While coronavirus cases are stabilizing in China, they’re rising in other countries. In the US, the first “unknown origin” coronavirus case added to the fears. The coronavirus threatens global economic growth. Several companies warned that the virus could hurt their earnings. US stock markets rose sharply last year. Notably, the Dow Jones Index and the S&P 500 made new records. Stock markets rose on the premise that global growth and US corporate earnings would rebound in 2020.

Stock market valuations

The 2020 earnings growth outlook has started to look bleak due to the coronavirus.

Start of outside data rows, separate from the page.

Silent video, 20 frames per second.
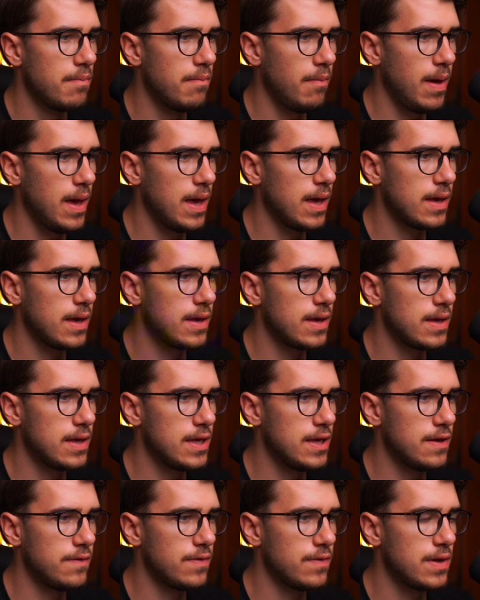Make
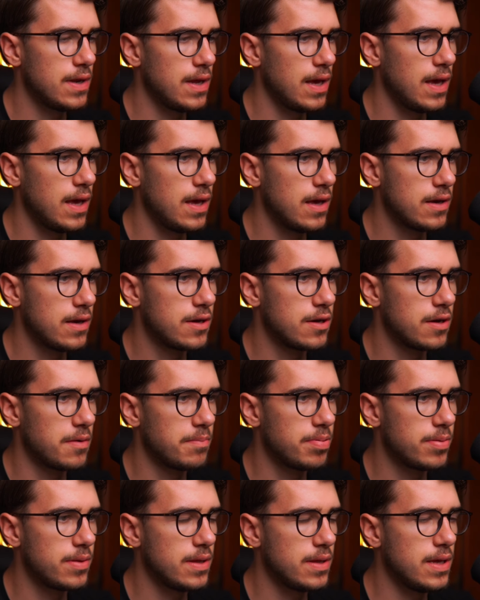even a
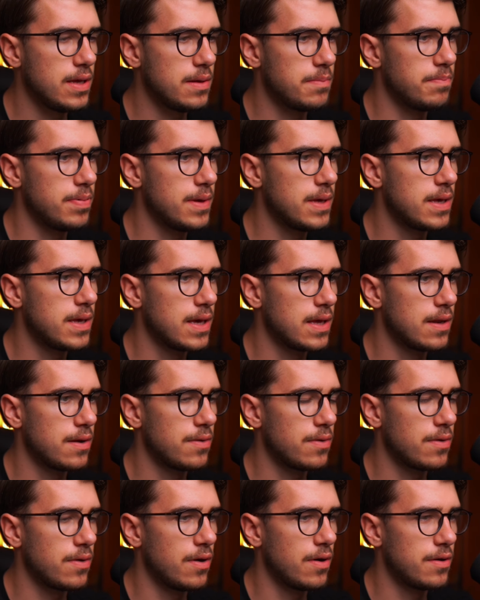complete
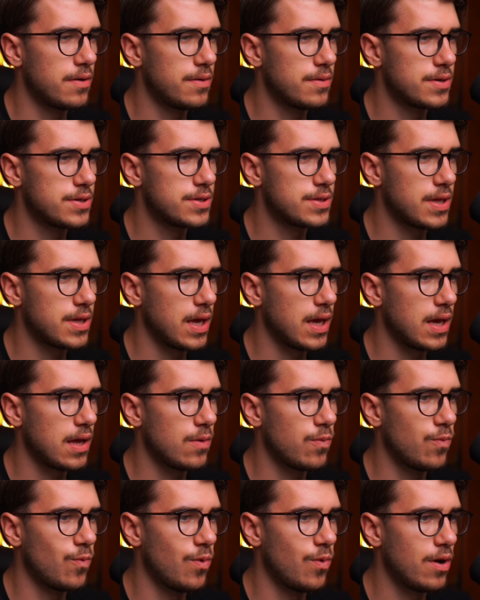beginner
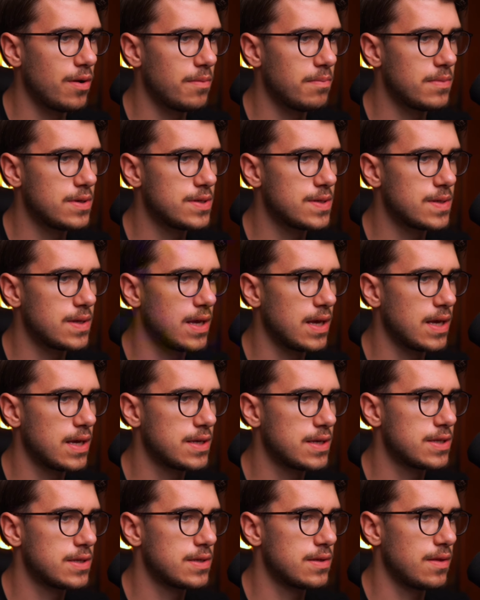understand what
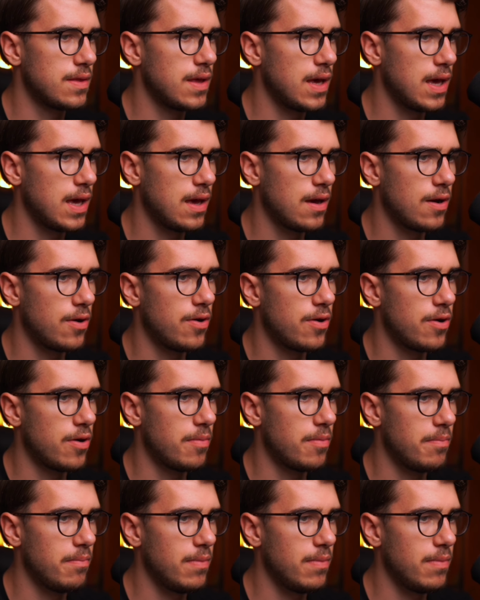mistakes they are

Goldman Sachs doesn’t expect any earnings growth for S&P 500 companies in 2020. Bank of America expects global growth to fall to 2.8% this year—the worst since 2009. The IMF also slashed its 2020 global economic growth outlook. Currently, there’s a lot of uncertainty with downside risks. The Dow Jones Index and the S&P 500 started 2020 with sky-high valuations. Lofty stock market valuations have amplified the coronavirus-driven stock market crash.

Meanwhile, Treasury yields have fallen to record lows. Before the coronavirus spread, the consensus view was that the Fed would stay put on rate cuts this year. However, with the coronavirus threatening the US and global growth, the Fed might have to lower rates and help shore up the economy.